● WHAT THE TASK ASKS:
Without the pictures, output the lines of the material from the very first through the one that holds "[00:00:05.00 to 00:00:06.00]".

━━ RECORDS ━━

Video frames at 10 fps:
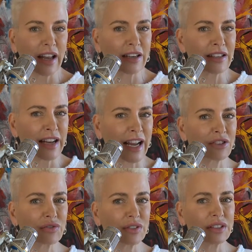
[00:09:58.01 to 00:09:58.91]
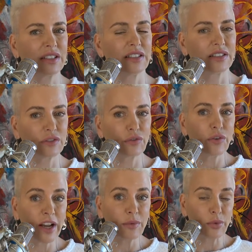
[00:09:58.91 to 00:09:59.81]
a naturalistic
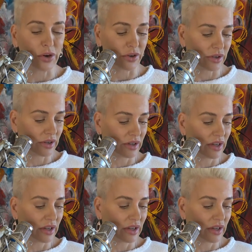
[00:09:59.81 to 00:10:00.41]
framework.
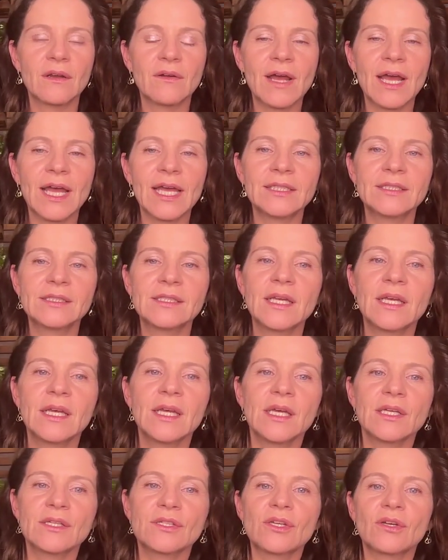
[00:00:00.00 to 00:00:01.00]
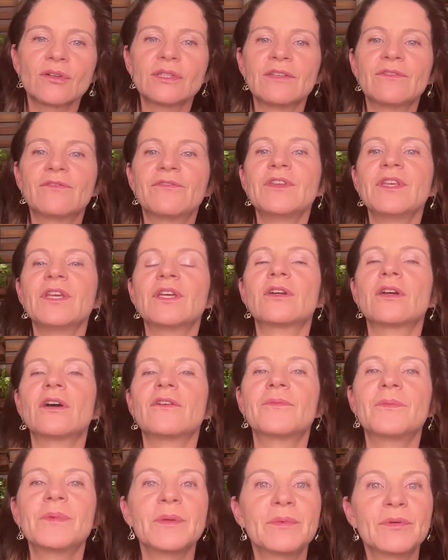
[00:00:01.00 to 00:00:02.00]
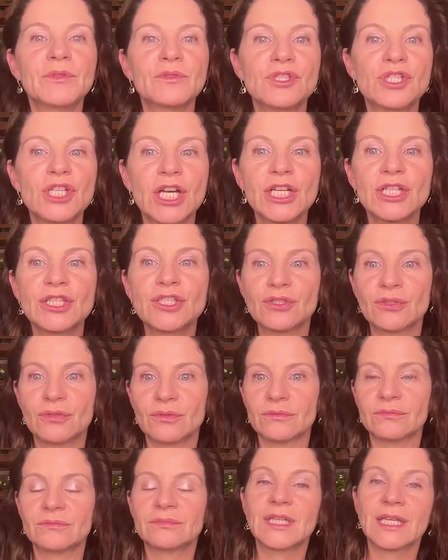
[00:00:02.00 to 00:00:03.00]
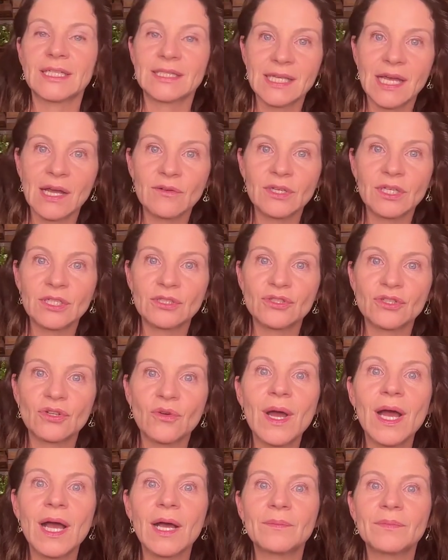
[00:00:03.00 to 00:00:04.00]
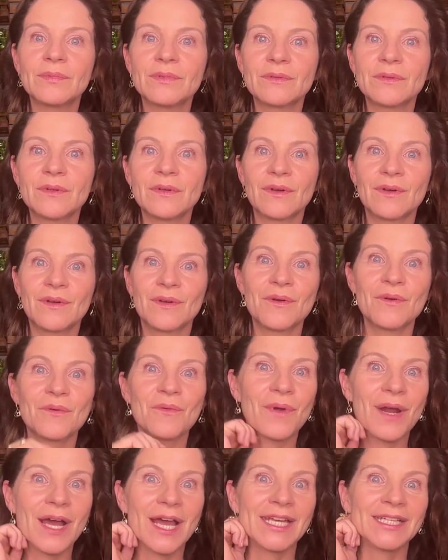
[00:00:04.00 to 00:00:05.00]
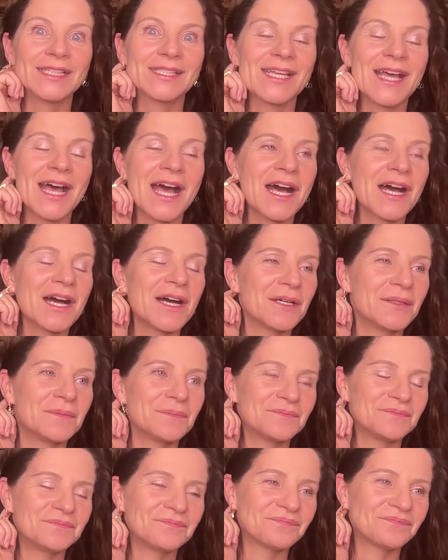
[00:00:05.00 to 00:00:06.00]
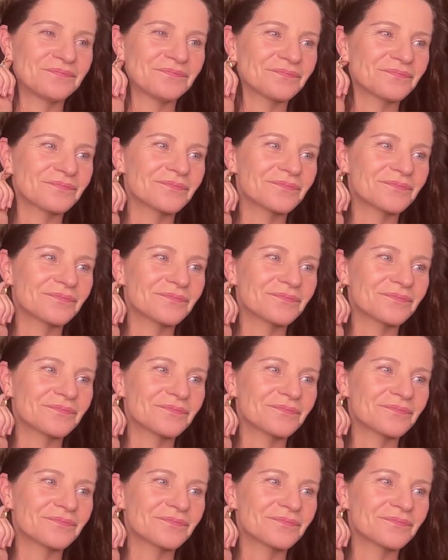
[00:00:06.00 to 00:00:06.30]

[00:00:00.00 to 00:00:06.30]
right? So the fear of people judge you, that's how it can show up, right? And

━━━

● WRITTEN ANSWER:
Video frames at 10 fps:
[00:09:58.01 to 00:09:58.91]
[00:09:58.91 to 00:09:59.81]
a naturalistic
[00:09:59.81 to 00:10:00.41]
framework.
[00:00:00.00 to 00:00:01.00]
[00:00:01.00 to 00:00:02.00]
[00:00:02.00 to 00:00:03.00]
[00:00:03.00 to 00:00:04.00]
[00:00:04.00 to 00:00:05.00]
[00:00:05.00 to 00:00:06.00]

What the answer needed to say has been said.